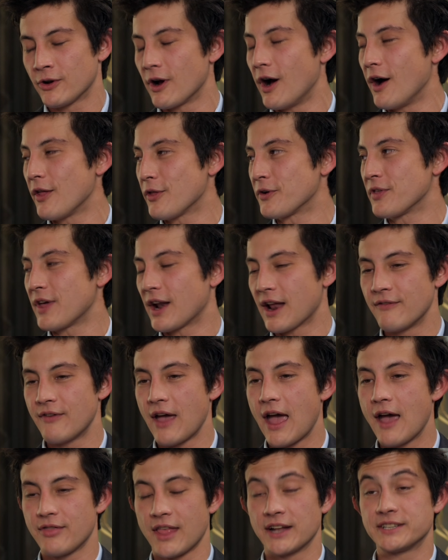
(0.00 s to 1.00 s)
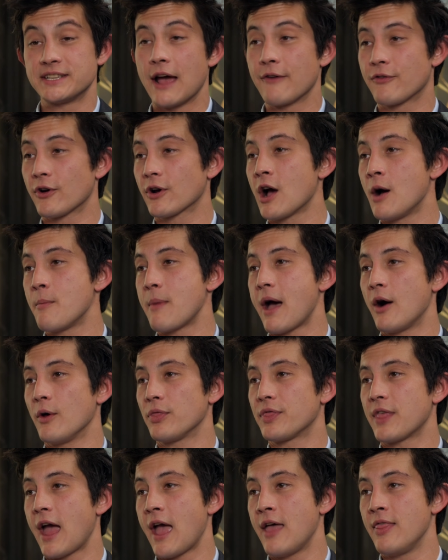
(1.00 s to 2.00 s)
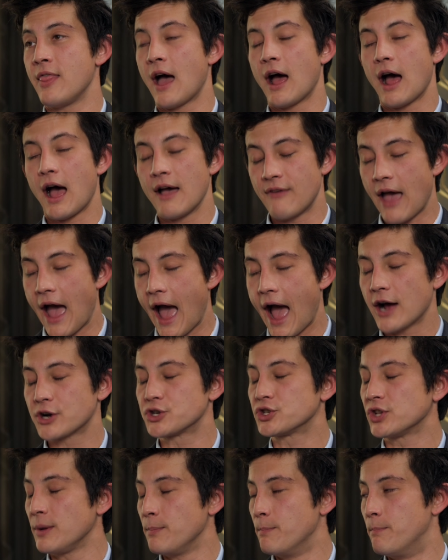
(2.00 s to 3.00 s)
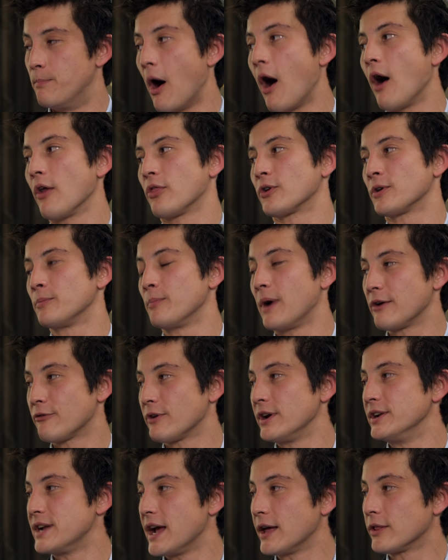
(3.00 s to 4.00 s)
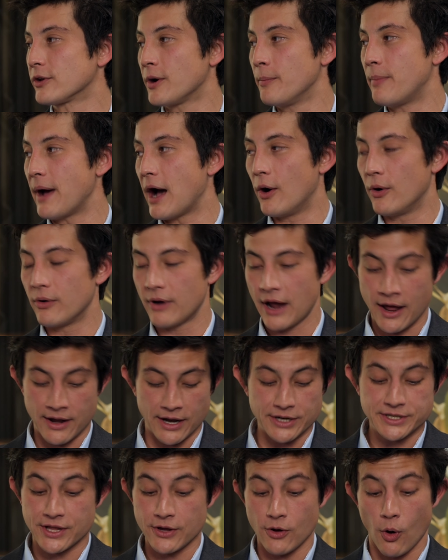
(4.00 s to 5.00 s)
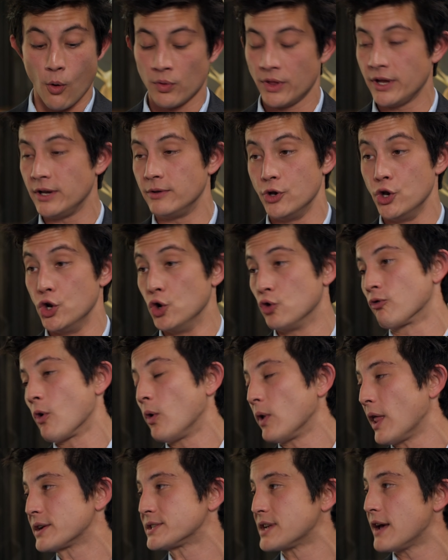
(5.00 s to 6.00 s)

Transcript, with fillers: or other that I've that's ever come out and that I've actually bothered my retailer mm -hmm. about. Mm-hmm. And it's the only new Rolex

YOUR GOAL: A word-for-word copy of the records above is needed, pictures excluded.

OUTPUT FOR THIS TASK:
(0.00 s to 1.00 s)
(1.00 s to 2.00 s)
(2.00 s to 3.00 s)
(3.00 s to 4.00 s)
(4.00 s to 5.00 s)
(5.00 s to 6.00 s)

Transcript, with fillers: or other that I've that's ever come out and that I've actually bothered my retailer mm -hmm. about. Mm-hmm. And it's the only new Rolex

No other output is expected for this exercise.